Re: [PATCH v2] KVM: SVM: Override default MMIO mask if memory encryption is enabled

From: Sean Christopherson
Date: Tue Jan 07 2020 - 18:31:05 EST


On Tue, Jan 07, 2020 at 04:54:34PM -0600, Tom Lendacky wrote:
> On 1/7/20 4:28 PM, Sean Christopherson wrote:
> > On Tue, Jan 07, 2020 at 02:16:37PM -0600, Tom Lendacky wrote:
> >> On 1/6/20 5:38 PM, Sean Christopherson wrote:
> >>> On Mon, Jan 06, 2020 at 05:14:04PM -0600, Tom Lendacky wrote:
> >>>> On 1/6/20 4:49 PM, Sean Christopherson wrote:
> >>>>> This doesn't handle the case where x86_phys_bits _isn't_ reduced by SME/SEV
> >>>>> on a future processor, i.e. x86_phys_bits==52.
> >>>>
> >>>> Not sure I follow. If MSR_K8_SYSCFG_MEM_ENCRYPT is set then there will
> >>>> always be a reduction in physical addressing (so I'm told).
> >>>
> >>> Hmm, I'm going off APM Vol 2, which states, or at least strongly implies,
> >>> that reducing the PA space is optional. Section 7.10.2 is especially
> >>> clear on this:
> >>>
> >>> In implementations where the physical address size of the processor is
> >>> reduced when memory encryption features are enabled, software must
> >>> ensure it is executing from addresses where these upper physical address
> >>> bits are 0 prior to setting SYSCFG[MemEncryptionModEn].
> >>
> >> It's probably not likely, but given what is stated, I can modify my patch
> >> to check for a x86_phys_bits == 52 and skip the call to set the mask, eg:
> >>
> >> if (msr & MSR_K8_SYSCFG_MEM_ENCRYPT &&
> >> boot_cpu_data.x86_phys_bits < 52) {
> >>
> >>>
> >>> But, hopefully the other approach I have in mind actually works, as it's
> >>> significantly less special-case code and would naturally handle either
> >>> case, i.e. make this a moot point.
> >>
> >> I'll hold off on the above and wait for your patch.
> >
> > Sorry for the delay, this is a bigger mess than originally thought. Or
> > I'm completely misunderstanding the issue, which is also a distinct
> > possibility :-)
> >
> > Due to KVM activating its L1TF mitigation irrespective of whether the CPU
> > is whitelisted as not being vulnerable to L1TF, simply using 86_phys_bits
> > to avoid colliding with the C-bit isn't sufficient as the L1TF mitigation
> > uses those first five reserved PA bits to store the MMIO GFN. Setting
> > BIT(x86_phys_bits) for all MMIO sptes would cause it to be interpreted as
> > a GFN bit when the L1TF mitigation is active and lead to bogus MMIO.
>
> The L1TF mitigation only gets applied when:
> boot_cpu_data.x86_cache_bits < 52 - shadow_nonpresent_or_rsvd_mask_len
>
> and with shadow_nonpresent_or_rsvd_mask_len = 5, that means that means
> boot_cpu_data.x86_cache_bits < 47.
>
> On AMD processors that support memory encryption, the x86_cache_bits value
> is not adjusted, just the x86_phys_bits. So for AMD processors that have
> memory encryption support, this value will be at least 48 and therefore
> not activate the L1TF mitigation.

Ah. Hrm. I'd prefer to clean that code up to make the interactions more
explicit, but may be we can separate that out.

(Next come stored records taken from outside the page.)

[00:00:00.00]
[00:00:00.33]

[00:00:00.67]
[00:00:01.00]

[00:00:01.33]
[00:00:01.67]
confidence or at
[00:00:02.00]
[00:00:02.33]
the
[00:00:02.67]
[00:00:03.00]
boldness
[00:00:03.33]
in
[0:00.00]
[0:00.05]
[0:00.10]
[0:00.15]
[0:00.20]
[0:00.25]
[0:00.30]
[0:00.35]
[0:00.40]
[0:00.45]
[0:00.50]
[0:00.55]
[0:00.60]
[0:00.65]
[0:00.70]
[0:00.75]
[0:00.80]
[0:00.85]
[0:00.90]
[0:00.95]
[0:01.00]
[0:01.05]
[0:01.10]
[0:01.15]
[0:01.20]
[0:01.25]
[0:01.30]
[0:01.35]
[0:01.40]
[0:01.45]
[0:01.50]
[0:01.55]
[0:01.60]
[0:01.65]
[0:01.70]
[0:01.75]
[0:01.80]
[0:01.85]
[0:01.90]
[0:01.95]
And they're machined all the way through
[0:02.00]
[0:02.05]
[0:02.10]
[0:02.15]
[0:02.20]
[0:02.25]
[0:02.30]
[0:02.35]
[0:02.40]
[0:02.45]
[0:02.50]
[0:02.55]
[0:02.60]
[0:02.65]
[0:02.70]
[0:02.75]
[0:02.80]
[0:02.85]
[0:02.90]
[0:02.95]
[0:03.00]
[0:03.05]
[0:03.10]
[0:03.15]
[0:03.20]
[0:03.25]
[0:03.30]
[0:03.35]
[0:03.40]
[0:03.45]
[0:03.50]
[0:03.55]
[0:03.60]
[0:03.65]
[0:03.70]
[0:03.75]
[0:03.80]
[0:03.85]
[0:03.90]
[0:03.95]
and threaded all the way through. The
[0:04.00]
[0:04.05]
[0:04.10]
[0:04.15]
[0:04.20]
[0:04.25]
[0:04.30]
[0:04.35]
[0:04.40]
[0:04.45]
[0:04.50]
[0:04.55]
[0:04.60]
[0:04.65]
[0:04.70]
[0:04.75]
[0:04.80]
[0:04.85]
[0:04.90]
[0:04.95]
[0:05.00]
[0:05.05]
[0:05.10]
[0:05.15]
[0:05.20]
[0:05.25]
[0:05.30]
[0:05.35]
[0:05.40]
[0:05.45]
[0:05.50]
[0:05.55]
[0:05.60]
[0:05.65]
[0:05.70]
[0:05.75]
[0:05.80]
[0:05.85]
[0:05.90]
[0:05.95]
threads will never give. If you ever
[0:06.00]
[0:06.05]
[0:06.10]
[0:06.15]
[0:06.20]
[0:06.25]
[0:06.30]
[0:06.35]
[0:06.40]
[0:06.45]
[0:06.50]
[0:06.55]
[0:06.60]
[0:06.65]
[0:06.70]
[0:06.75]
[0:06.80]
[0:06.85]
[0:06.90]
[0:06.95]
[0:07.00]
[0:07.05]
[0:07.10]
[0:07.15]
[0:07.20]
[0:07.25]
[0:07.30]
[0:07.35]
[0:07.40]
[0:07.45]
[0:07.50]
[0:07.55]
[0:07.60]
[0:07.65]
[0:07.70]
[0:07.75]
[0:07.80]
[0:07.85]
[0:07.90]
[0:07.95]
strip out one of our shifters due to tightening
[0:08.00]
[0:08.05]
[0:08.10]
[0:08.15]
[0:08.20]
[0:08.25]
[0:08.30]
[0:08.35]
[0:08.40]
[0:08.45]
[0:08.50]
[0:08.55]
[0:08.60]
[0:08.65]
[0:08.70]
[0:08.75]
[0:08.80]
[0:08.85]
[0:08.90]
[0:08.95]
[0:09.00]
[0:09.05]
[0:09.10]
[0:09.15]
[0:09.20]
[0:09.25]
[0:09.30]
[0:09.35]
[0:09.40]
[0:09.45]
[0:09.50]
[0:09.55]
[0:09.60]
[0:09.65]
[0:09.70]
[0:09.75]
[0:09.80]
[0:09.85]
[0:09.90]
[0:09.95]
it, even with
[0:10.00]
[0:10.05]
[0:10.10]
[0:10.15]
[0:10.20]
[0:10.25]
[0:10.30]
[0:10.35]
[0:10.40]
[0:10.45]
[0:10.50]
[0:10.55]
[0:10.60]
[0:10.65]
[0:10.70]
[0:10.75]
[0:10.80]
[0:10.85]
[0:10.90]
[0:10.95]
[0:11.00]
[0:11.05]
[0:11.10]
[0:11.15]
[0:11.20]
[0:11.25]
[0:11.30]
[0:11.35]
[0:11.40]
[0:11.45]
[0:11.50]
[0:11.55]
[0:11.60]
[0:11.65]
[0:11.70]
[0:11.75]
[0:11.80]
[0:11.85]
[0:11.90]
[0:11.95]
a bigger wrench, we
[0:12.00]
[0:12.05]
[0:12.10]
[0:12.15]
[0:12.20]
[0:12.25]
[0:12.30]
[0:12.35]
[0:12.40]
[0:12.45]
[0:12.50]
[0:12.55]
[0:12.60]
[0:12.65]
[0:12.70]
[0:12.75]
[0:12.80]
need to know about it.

> > The only sane approach I can think of is to activate the L1TF mitigation
> > based on whether the CPU is vulnerable to L1TF, as opposed to activating> the mitigation purely based on the max PA of the CPU. Since all CPUs that
> > support SME/SEV are whitelisted as NO_L1TF, the L1TF mitigation and C-bit
> > should never be active at the same time.
>
> There is still the issue of setting a single bit that can conflict with
> the C-bit. As it is today, if the C-bit were to be defined as bit 51, then
> KVM would not take a nested page fault and MMIO would be broken.

Wouldn't Paolo's patch to use the raw "cpuid_eax(0x80000008) & 0xff" for
shadow_phys_bits fix that particular collision by causing
kvm_set_mmio_spte_mask() to clear the present bit? Or am I misundertanding
how the PA reduction interacts with the C-Bit?

AIUI, using phys_bits=48, then the standard scenario is Cbit=47 and some
additional bits 46:M are reserved. Applying that logic to phys_bits=52,
then Cbit=51 and bits 50:M are reserved, so there's a collision but it's
mostly benign because shadow_phys_bits==52, which triggers this:

if (IS_ENABLED(CONFIG_X86_64) && shadow_phys_bits == 52)
mask &= ~1ull;

In other words, Paolo's patch fixes the fatal bug, but unnecessarily
disables optimized MMIO page faults. To remedy that, your idea is to rely
on the (undocumented?) behavior that there are always additional reserved
bits between Cbit and the reduced x86_phys_bits.